One of the great things about my job on the glacier is that I have the opportunity to interact with many of aforementioned characters off the ship. The friendly Indian couple that I mentioned in a previous blog recently sent me an email with pictures from their trip. Another group left me their email and insisted that I come and visit them in Mexico City. An absolutely wonderful family from Texas (whose aunt actually works with my mom at Purg) sent me an email about potentially dog sledding in Michigan this winter. The guests themselves are often so enjoyable and fun that the hour-long tour is over before I know it. However, I have started to notice a strange trend. I’ve found that I am more apt to be tipped if I appear to not overly enjoy my job. Now, that’s not to say that I should be inconsiderate or angry, but people want to ride with a slightly calloused, rough and tough musher who has Jack London-like stories of the trail and a very dry, though amicable demeanor. My hypothesis is not proven, but I’m guessing that if I’m too happy, they believe that I simply enjoy my job and a tip is not necessary.

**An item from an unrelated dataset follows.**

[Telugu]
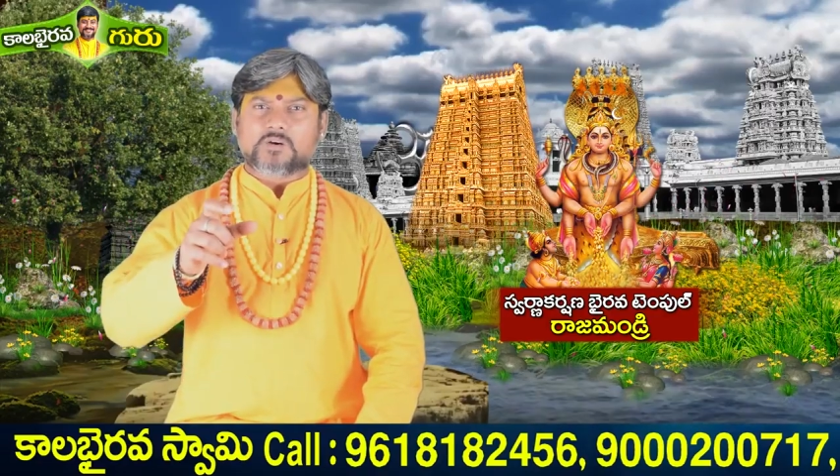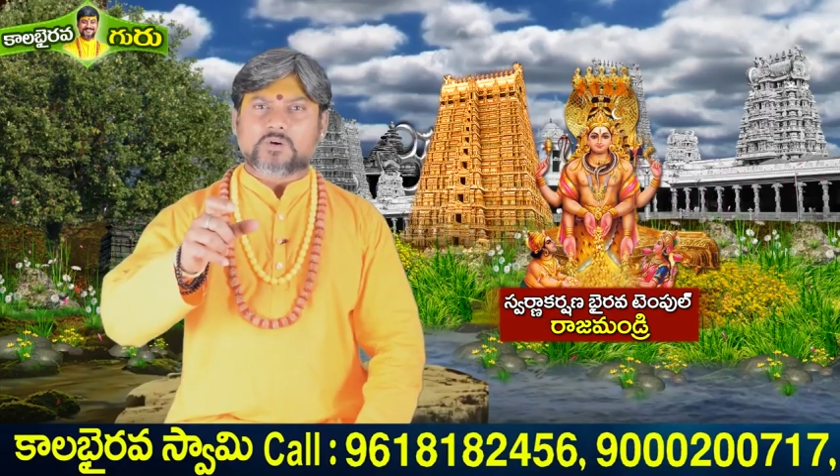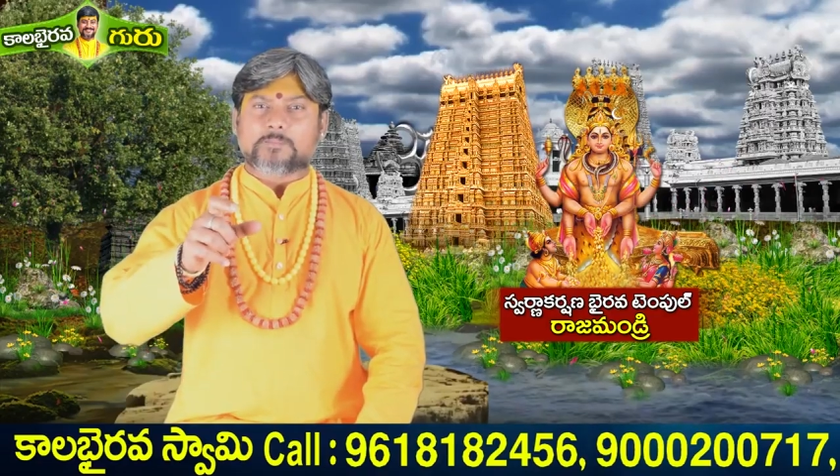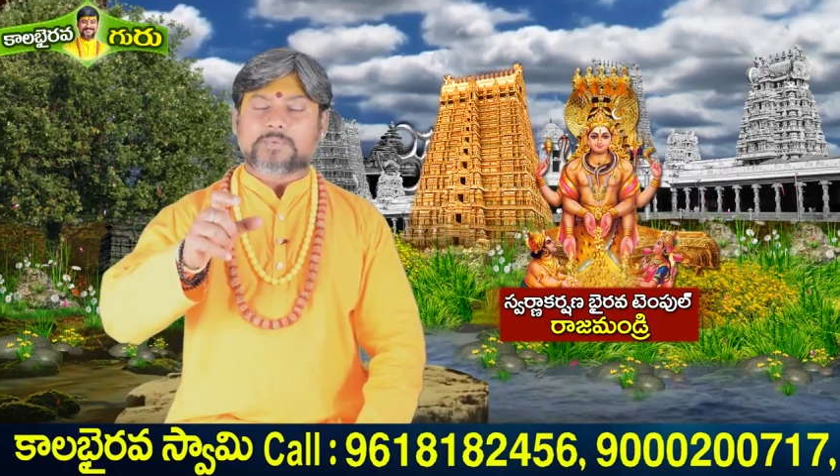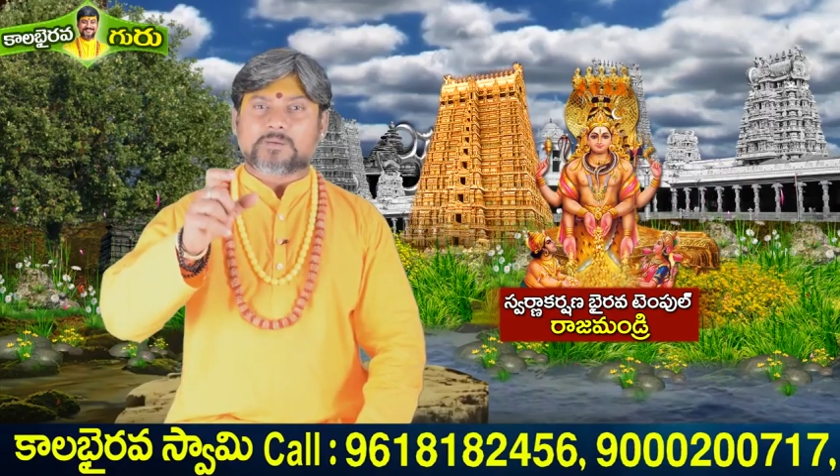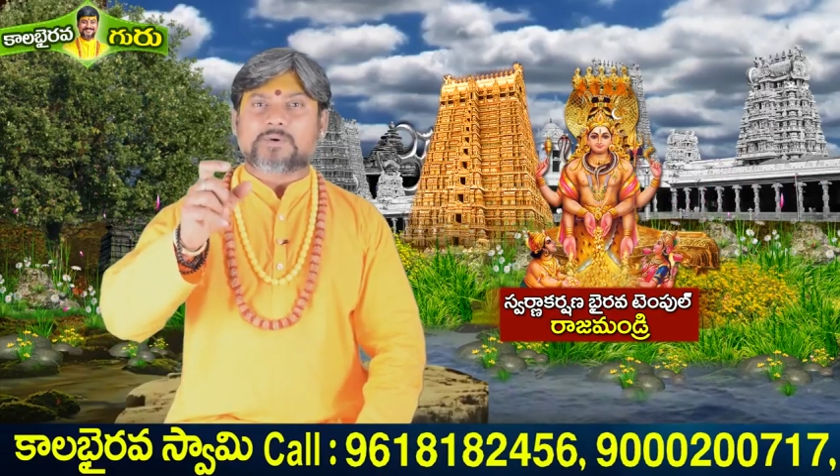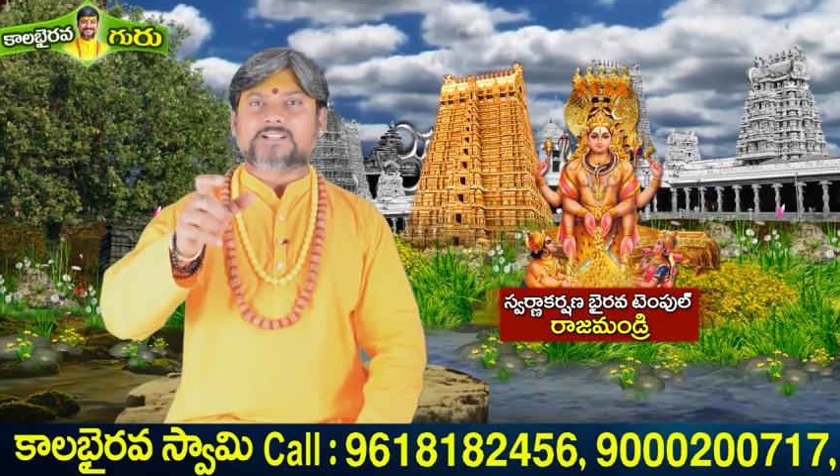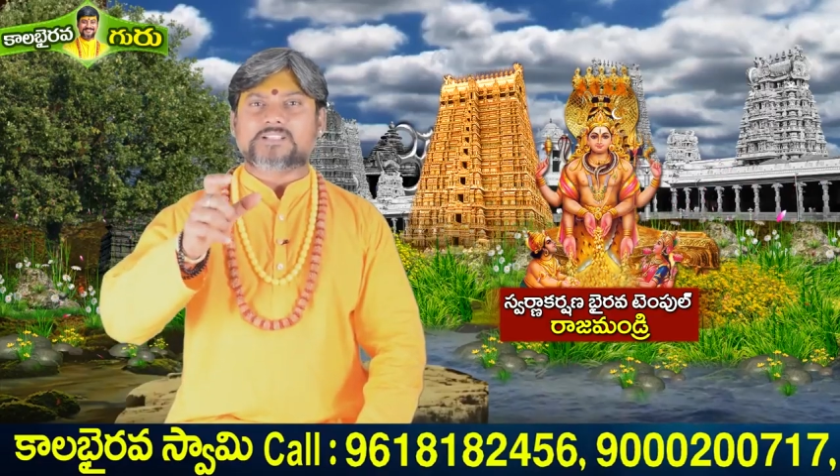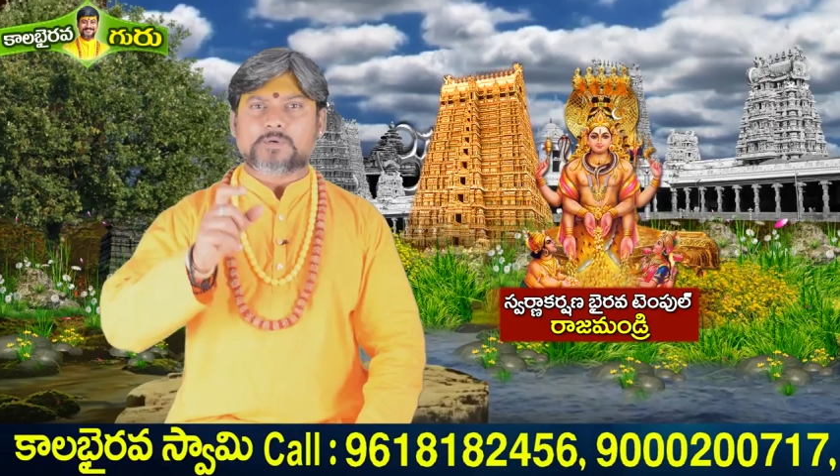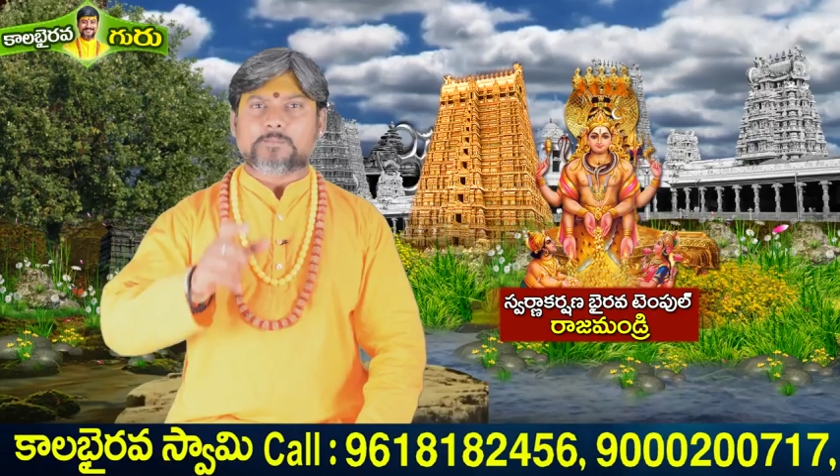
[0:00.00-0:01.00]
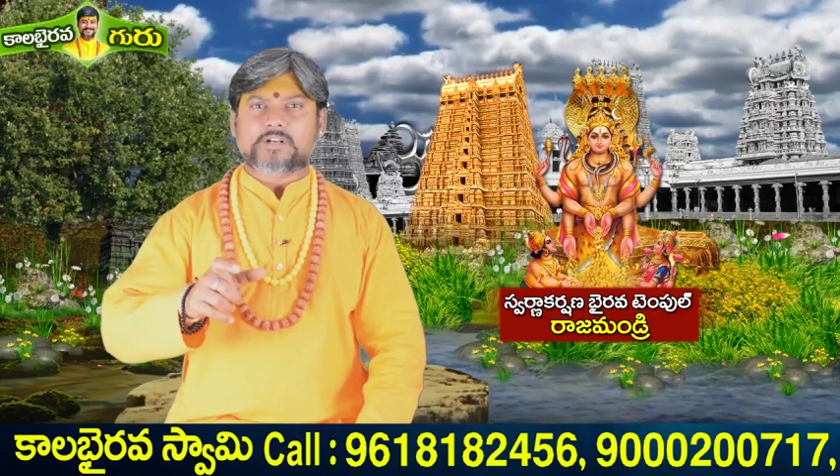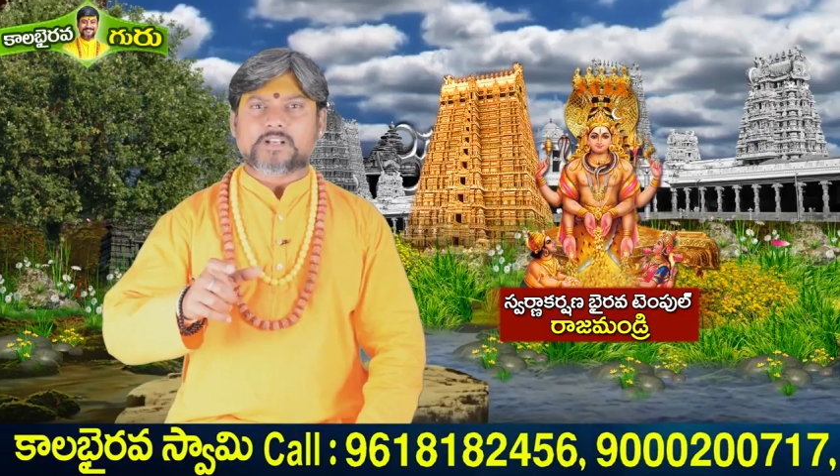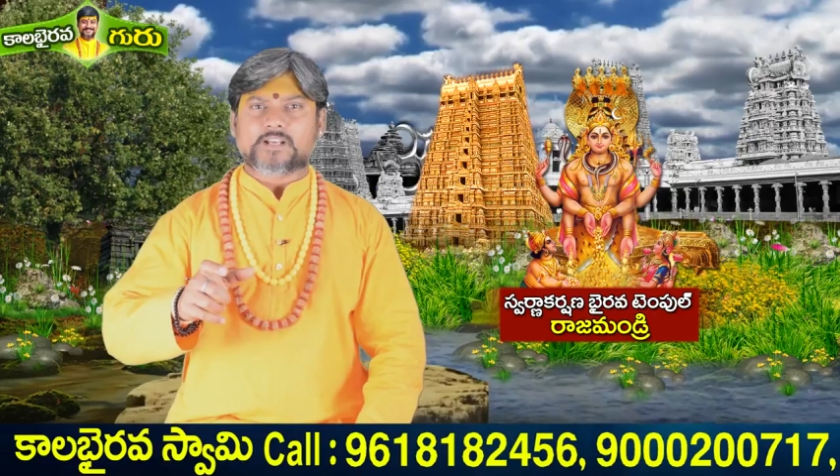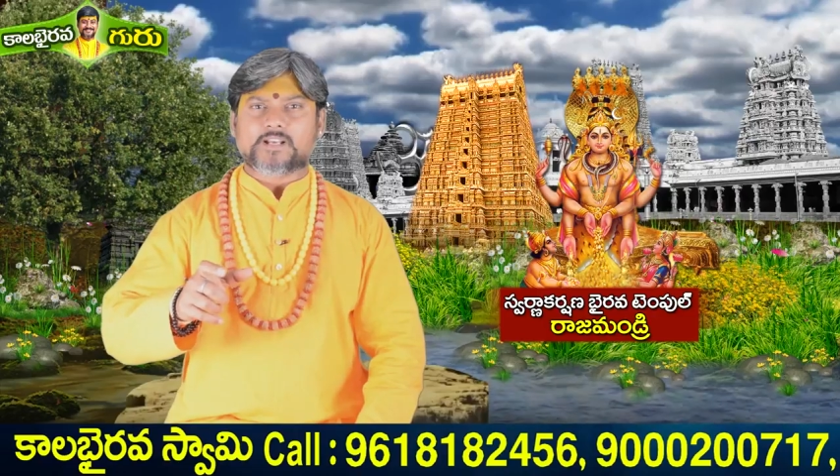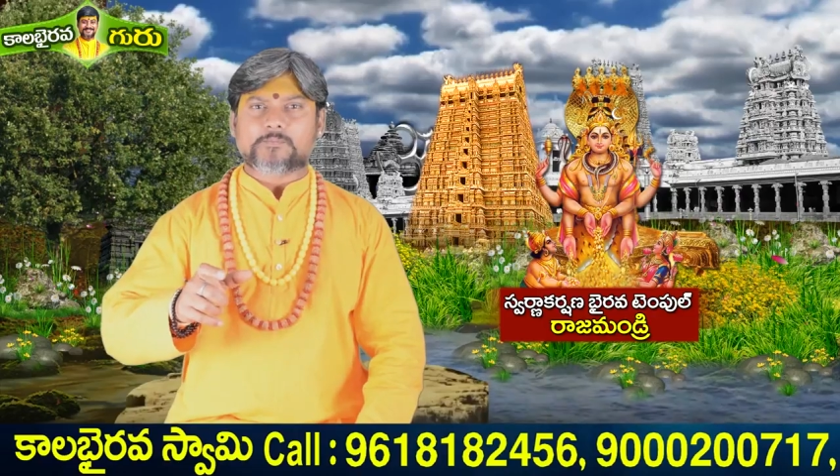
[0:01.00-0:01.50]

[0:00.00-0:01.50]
ఒక పరమార్థం ఏమంటే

But enough about people. On to the nature and the outdoors. Recently, the weather has been phenomenal and the salmon are running in the nearby streams. It’s the first time I’ve ever watched or experienced the famous salmon run, and it really is a sight to be seen. I posted a short video below, so you’ll have to check it out. I think I was particularly excited to watch the migration of fish because on the glacier, there is little to no wildlife. Other than the occasional raven, the glacier is a world of rock and ice (and dogs) although, I did see a hummingbird trying to feed out of our orange flags the other day. The pictures from the previous blog depict the incredible scenery around Juneau and Douglas Island. I went camping with my housemate, Crissy, and her two dogs, Lucy and Bo as well as did some exploring up a nearby valley. By the time the hike was over, Crissy and I were both completely soaked from the dew and water on the surrounding brush. The views and copious amounts of salmon berries and blueberries made the hike more than worth the chill. I’ve also posted some pictures of the ground layer of fog that hung directly below camp, preventing the arrival of a day’s worth of tours.